• _Given data_:
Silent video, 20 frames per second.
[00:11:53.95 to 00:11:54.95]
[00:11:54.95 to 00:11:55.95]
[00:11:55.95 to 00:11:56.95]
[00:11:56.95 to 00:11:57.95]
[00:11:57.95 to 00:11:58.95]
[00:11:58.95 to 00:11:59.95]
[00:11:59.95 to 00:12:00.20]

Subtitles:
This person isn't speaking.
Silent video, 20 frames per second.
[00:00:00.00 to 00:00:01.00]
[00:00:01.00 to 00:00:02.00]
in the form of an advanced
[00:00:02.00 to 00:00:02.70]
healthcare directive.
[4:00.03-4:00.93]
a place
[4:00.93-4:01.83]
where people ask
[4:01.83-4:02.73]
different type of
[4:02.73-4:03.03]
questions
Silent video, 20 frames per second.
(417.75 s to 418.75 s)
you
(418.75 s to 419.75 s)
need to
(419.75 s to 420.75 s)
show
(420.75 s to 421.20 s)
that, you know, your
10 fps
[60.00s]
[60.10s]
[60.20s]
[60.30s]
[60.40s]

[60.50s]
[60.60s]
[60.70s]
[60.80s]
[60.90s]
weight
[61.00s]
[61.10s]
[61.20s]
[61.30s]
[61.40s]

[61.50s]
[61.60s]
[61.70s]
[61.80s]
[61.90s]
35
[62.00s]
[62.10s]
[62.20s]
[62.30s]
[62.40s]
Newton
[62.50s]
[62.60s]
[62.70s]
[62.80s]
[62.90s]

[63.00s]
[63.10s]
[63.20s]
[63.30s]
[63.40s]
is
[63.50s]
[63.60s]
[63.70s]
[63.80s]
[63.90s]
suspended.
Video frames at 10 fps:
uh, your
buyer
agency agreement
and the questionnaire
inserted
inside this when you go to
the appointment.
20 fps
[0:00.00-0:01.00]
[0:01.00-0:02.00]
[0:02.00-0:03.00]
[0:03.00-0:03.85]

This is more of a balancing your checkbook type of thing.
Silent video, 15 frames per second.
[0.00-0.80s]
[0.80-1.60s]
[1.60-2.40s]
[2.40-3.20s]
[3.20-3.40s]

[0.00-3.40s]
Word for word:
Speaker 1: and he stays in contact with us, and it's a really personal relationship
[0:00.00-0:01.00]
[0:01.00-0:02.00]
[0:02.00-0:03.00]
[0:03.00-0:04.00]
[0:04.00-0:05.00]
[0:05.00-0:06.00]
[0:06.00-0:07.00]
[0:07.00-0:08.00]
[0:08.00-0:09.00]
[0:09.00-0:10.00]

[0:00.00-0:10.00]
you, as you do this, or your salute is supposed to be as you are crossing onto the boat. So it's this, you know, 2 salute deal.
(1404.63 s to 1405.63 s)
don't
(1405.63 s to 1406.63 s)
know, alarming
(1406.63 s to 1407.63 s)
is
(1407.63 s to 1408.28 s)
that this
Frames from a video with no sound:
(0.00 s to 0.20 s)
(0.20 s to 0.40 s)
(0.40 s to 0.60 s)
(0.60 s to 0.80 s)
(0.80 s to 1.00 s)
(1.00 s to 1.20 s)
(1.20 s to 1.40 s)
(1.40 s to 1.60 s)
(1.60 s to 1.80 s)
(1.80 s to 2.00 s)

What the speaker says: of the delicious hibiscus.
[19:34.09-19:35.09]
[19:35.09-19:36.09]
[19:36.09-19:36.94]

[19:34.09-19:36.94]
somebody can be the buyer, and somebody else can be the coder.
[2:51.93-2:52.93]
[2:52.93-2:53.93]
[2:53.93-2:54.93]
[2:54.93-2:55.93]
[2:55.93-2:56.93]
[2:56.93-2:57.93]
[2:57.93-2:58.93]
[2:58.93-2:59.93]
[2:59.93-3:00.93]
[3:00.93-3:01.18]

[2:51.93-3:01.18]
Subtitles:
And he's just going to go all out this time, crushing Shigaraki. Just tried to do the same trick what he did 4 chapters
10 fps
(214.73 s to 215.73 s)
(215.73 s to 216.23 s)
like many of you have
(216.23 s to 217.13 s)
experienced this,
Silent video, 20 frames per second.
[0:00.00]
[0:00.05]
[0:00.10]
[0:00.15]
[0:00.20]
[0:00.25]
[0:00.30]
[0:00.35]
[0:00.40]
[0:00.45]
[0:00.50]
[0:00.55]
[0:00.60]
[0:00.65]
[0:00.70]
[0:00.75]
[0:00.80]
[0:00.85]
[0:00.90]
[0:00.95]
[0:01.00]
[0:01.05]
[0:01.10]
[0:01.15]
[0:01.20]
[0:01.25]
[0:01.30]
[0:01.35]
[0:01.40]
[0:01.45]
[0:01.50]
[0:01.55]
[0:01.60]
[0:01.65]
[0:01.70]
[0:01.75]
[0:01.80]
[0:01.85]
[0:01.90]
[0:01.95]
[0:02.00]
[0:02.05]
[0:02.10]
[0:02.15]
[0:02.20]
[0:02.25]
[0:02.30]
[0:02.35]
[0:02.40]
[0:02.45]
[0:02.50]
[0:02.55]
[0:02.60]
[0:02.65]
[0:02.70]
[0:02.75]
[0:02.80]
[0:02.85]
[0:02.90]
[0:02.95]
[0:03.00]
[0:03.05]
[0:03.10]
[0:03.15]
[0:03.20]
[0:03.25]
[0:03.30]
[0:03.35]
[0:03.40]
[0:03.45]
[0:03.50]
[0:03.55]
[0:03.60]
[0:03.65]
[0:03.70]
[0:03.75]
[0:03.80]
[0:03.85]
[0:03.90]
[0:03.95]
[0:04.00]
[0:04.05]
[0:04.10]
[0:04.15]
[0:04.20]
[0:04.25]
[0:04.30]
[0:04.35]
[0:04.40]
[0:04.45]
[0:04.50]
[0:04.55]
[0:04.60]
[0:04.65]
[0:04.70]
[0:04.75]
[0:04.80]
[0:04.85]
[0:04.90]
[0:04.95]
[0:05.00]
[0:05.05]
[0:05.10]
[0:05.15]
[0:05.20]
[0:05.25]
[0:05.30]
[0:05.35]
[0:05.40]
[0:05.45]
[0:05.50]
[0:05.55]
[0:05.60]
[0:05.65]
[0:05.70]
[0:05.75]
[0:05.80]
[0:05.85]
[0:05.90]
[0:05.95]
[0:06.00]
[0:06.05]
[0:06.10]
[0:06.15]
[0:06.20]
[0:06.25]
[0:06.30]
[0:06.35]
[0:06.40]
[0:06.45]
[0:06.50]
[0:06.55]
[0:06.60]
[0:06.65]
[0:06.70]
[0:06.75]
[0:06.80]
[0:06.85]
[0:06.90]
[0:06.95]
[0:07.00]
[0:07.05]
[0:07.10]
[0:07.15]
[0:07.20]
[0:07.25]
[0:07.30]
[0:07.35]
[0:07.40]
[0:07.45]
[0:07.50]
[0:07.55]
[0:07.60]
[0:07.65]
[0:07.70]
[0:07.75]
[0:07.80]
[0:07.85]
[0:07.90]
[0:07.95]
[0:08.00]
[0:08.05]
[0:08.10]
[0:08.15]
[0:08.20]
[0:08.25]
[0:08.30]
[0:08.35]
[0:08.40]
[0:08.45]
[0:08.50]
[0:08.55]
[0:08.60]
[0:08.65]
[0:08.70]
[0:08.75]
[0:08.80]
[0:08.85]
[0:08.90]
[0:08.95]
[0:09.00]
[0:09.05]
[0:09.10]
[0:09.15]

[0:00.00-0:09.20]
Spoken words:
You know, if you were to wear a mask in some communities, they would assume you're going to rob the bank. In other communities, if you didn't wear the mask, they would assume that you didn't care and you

• _Brief_:
Your answer should be the exact lines above from the one with "[0:04.00-0:05.00]" through the one with "Frames from a", both included, and nothing besides.

• _Answer to this exercise_:
[0:04.00-0:05.00]
[0:05.00-0:06.00]
[0:06.00-0:07.00]
[0:07.00-0:08.00]
[0:08.00-0:09.00]
[0:09.00-0:10.00]

[0:00.00-0:10.00]
you, as you do this, or your salute is supposed to be as you are crossing onto the boat. So it's this, you know, 2 salute deal.
(1404.63 s to 1405.63 s)
don't
(1405.63 s to 1406.63 s)
know, alarming
(1406.63 s to 1407.63 s)
is
(1407.63 s to 1408.28 s)
that this
Frames from a video with no sound:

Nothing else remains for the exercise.